In purely artistic terms, then, he and the BSO are a pretty good team - the latter not at their very best here, but still excellent in places, especially in the brass and woodwind. Not for the first time in his career, however, Serebrier is undone somewhat by under-performing engineering. Volume 3 in particular sounds almost as if it originated somewhere in south-eastern Europe, with microphones giving the impression of having been tossed rather than placed, causing uneven highlighting, and a desiccated, rather flimsy quality to the strings in particular. One international record reviewer's description of the audio quality here as "simply flawless" is frankly inscrutable. Perhaps Warner Classics took heed of listeners with more intact hearing for volume 4, as it sounds a little bit more robust - yet it is hard not to think that a label like BIS, or indeed Brilliant Classics, would have done this so much better.
On the other hand, recording quality in both instances can hardly be considered disastrous, and those happy - as many seem to be - with Decca's typically thinnish sound on István Kertész's famous cycle of the Dvořák symphonies with the London Symphony Orchestra may well find the Warner perfectly acceptable.
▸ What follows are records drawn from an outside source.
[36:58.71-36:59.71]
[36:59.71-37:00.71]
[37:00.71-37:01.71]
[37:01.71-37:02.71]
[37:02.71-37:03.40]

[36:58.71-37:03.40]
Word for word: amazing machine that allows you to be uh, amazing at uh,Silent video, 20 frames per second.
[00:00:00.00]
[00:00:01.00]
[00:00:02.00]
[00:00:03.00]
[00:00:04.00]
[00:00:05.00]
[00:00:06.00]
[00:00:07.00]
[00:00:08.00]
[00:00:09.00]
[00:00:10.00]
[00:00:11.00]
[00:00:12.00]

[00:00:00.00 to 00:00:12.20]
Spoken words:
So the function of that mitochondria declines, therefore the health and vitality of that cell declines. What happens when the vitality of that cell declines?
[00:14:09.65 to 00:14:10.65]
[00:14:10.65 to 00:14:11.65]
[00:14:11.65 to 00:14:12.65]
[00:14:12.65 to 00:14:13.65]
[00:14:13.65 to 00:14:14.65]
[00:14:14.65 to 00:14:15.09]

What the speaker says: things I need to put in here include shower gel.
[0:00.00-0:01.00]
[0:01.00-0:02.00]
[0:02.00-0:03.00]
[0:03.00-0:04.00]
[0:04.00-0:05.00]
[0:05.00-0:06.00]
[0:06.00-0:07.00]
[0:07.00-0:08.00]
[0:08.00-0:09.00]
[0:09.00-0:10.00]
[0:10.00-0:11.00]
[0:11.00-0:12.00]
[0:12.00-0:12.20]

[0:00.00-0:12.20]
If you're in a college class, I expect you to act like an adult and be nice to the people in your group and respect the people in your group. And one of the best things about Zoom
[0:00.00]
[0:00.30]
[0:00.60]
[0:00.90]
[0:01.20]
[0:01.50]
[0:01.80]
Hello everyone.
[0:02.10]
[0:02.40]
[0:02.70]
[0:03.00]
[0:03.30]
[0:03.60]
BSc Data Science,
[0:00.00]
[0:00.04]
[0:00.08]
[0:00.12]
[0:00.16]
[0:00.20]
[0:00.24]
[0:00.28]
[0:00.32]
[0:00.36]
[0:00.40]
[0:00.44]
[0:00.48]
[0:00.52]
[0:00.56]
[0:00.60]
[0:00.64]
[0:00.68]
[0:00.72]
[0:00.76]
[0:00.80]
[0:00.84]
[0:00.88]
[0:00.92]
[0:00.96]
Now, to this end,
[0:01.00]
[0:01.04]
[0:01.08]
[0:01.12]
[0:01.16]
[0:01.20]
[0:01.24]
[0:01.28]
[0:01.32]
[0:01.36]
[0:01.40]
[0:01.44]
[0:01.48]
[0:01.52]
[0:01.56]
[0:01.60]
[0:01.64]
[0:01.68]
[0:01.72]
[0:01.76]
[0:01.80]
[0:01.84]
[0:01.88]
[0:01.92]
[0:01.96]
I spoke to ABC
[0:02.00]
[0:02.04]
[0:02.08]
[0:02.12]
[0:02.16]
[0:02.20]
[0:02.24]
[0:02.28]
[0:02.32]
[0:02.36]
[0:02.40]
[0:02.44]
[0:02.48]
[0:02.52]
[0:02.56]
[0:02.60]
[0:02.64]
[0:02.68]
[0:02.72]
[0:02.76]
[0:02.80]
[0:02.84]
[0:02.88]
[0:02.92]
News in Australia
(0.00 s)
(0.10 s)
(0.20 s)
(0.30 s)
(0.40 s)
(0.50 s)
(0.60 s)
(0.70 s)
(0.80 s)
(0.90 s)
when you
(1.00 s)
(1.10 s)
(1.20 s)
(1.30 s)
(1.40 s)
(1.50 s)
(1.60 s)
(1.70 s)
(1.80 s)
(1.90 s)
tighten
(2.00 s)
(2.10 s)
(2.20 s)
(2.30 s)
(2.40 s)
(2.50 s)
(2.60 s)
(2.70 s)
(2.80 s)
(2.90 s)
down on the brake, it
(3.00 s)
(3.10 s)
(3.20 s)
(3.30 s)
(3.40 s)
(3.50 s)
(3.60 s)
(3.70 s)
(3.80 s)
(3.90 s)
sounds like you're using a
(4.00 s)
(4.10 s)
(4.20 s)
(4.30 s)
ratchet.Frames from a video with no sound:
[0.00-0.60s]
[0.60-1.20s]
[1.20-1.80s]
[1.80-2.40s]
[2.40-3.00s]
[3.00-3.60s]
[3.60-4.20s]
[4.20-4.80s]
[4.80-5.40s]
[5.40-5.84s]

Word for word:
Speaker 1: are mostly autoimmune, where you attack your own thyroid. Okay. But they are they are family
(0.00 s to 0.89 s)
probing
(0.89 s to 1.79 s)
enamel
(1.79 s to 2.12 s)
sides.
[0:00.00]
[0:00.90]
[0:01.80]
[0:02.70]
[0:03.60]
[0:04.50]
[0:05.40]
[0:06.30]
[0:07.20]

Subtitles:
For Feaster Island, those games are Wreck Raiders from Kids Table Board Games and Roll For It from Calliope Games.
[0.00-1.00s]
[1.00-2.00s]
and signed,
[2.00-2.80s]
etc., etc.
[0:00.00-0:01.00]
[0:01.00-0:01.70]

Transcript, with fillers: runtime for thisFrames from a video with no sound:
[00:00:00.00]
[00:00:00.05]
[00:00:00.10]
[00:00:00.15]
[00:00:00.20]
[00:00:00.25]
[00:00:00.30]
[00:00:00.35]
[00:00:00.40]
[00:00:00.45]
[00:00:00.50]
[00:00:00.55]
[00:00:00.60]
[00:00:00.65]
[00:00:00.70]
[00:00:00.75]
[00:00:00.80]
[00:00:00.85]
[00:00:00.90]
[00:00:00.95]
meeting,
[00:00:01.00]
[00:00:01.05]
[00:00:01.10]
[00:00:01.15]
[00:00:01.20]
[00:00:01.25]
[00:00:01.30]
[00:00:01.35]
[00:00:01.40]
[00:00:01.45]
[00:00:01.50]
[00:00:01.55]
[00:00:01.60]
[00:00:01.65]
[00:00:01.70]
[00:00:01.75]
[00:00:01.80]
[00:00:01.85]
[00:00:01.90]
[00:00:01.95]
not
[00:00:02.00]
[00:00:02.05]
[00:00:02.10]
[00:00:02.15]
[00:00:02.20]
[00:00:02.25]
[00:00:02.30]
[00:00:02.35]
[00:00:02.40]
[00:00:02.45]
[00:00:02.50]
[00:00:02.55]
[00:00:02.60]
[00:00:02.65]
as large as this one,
Notwithstanding the thrashing it has sometimes received at the hands of certain critics, Dvořák's huge Second is one of the most seriously neglected symphonies by a recognised master symphonist. True, Scherzo aside, Dvořák does not sound all that much like himself, as it were, but in general the Symphony blends pages of great excitement with others of lyrical beauty. In the trilingual booklet notes, Serebrier himself describes it as his favourite among Dvořák's symphonies and as a "masterpiece". The intensely pulsating Third's typical absence from concert programmes is even more of a mystery in a way, being for one thing a whole quarter of an hour shorter. The Sixth is relatively familiar by comparison, although many conductors ill-advisedly delete the first-movement exposition repeat. So often making the right musical choices, Serebrier preserves it to powerful effect.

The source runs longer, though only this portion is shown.